* What this task involves
Could you restate word for word every line from the one containing "[0:00.00-0:00.75]" to the end of the data below, pictures excluded?

* Recorded data
=======

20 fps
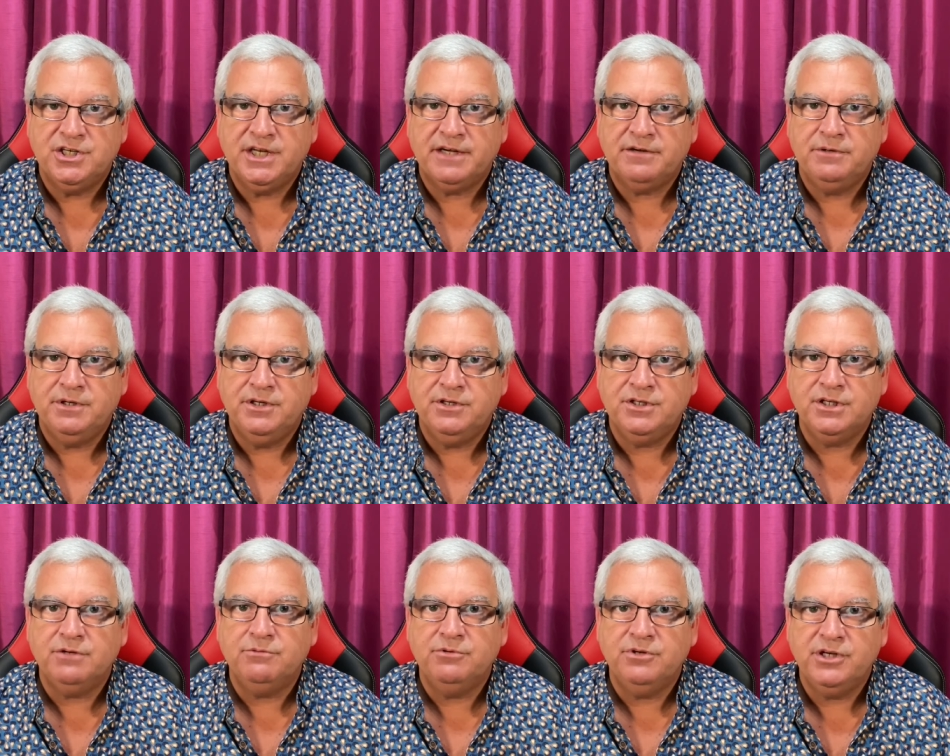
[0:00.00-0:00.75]
Now, you
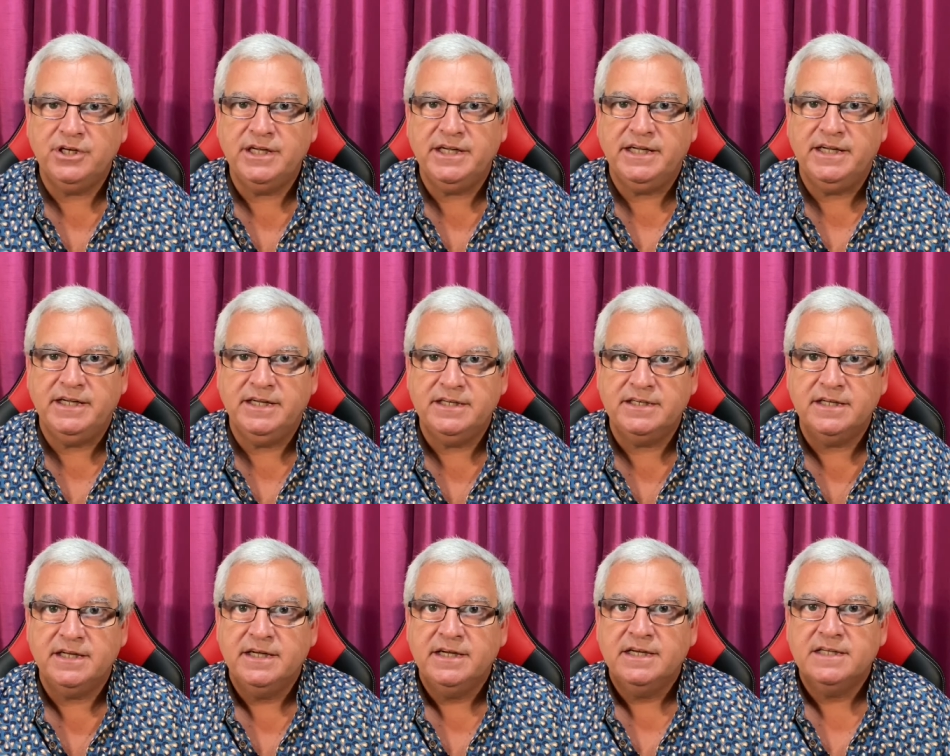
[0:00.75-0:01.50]
don't
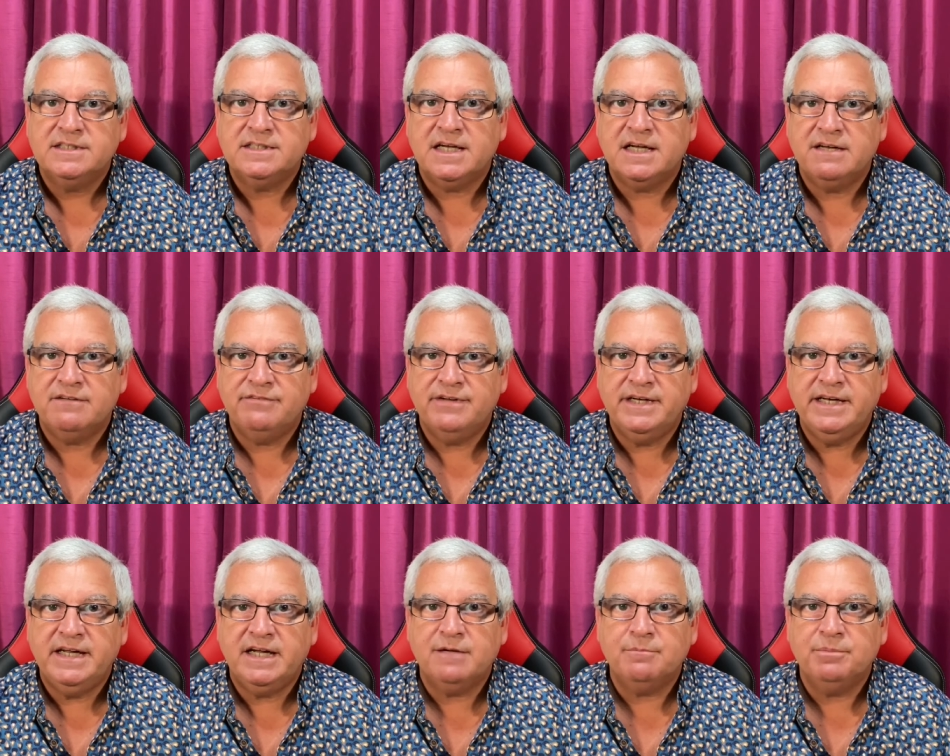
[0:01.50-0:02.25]
need to have
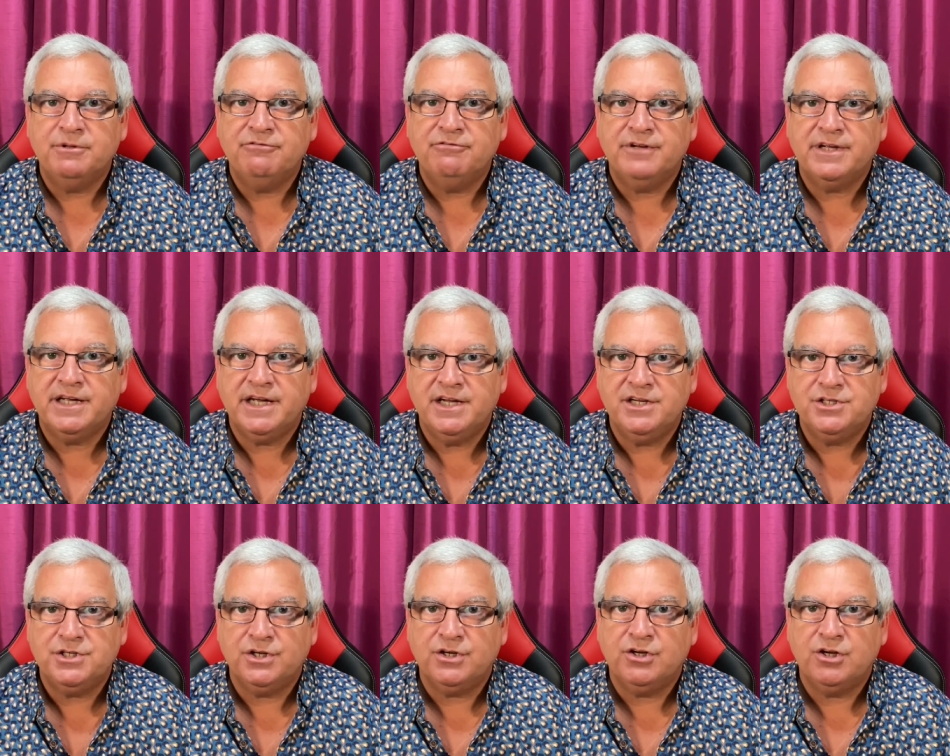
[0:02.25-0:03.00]
any
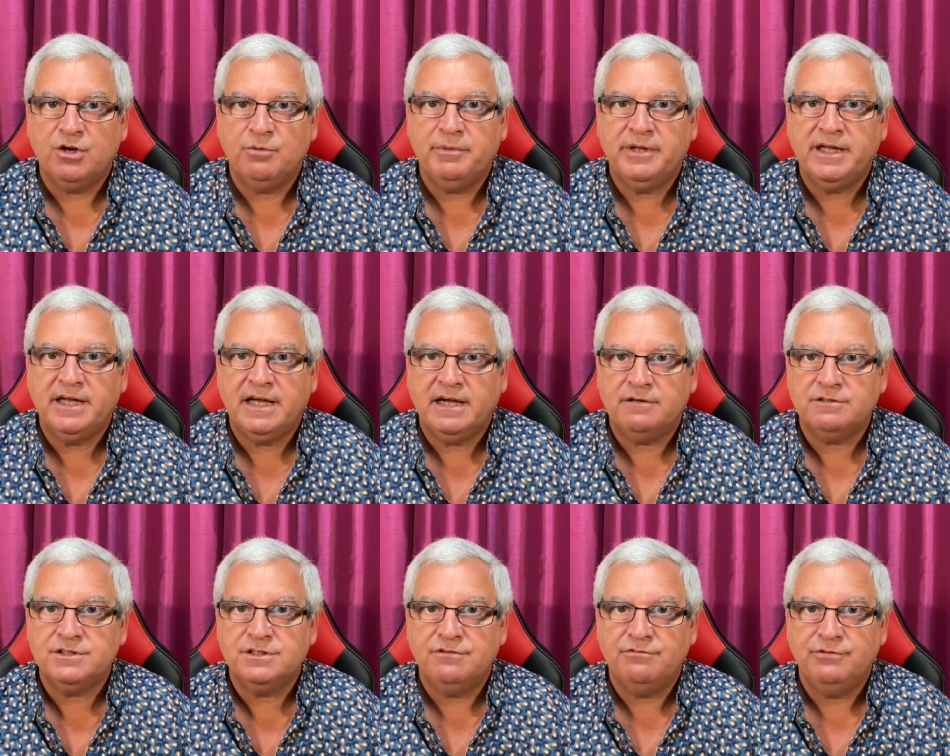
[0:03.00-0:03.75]
amplification coming
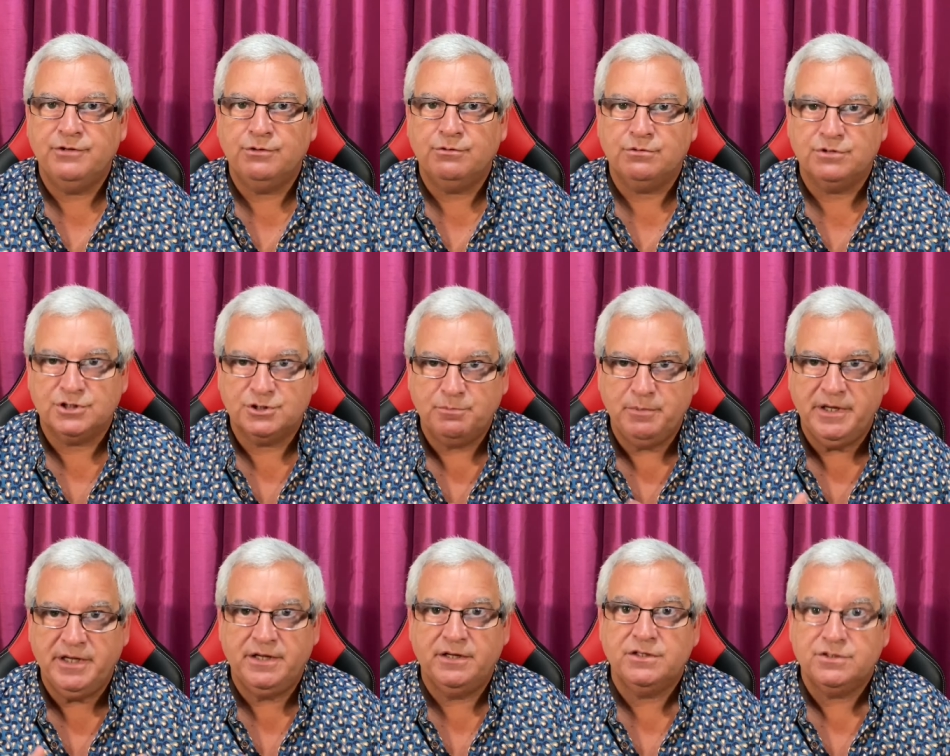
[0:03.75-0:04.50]
out of your
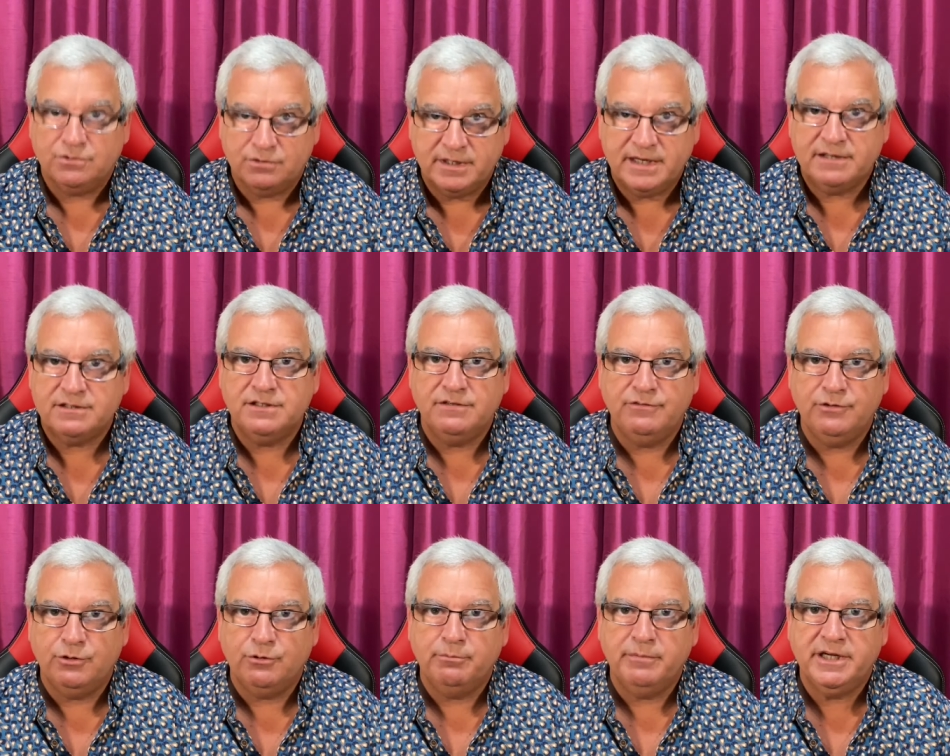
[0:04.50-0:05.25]
speakers or out of
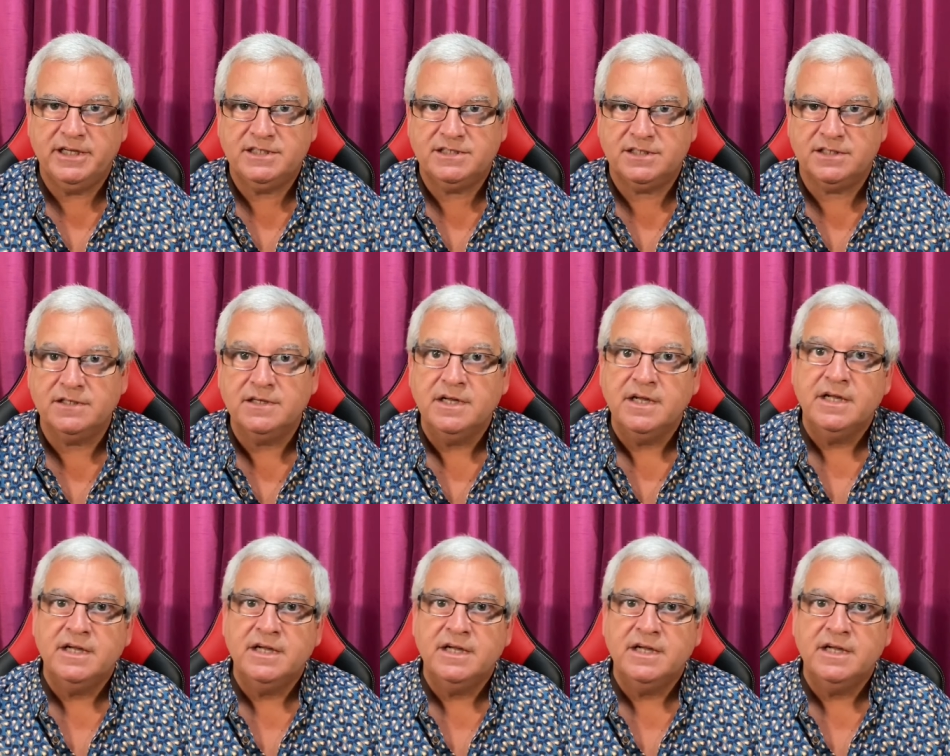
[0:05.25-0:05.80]
your mixer,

=======

* Solution to this problem
[0:00.00-0:00.75]
Now, you
[0:00.75-0:01.50]
don't
[0:01.50-0:02.25]
need to have
[0:02.25-0:03.00]
any
[0:03.00-0:03.75]
amplification coming
[0:03.75-0:04.50]
out of your
[0:04.50-0:05.25]
speakers or out of
[0:05.25-0:05.80]
your mixer,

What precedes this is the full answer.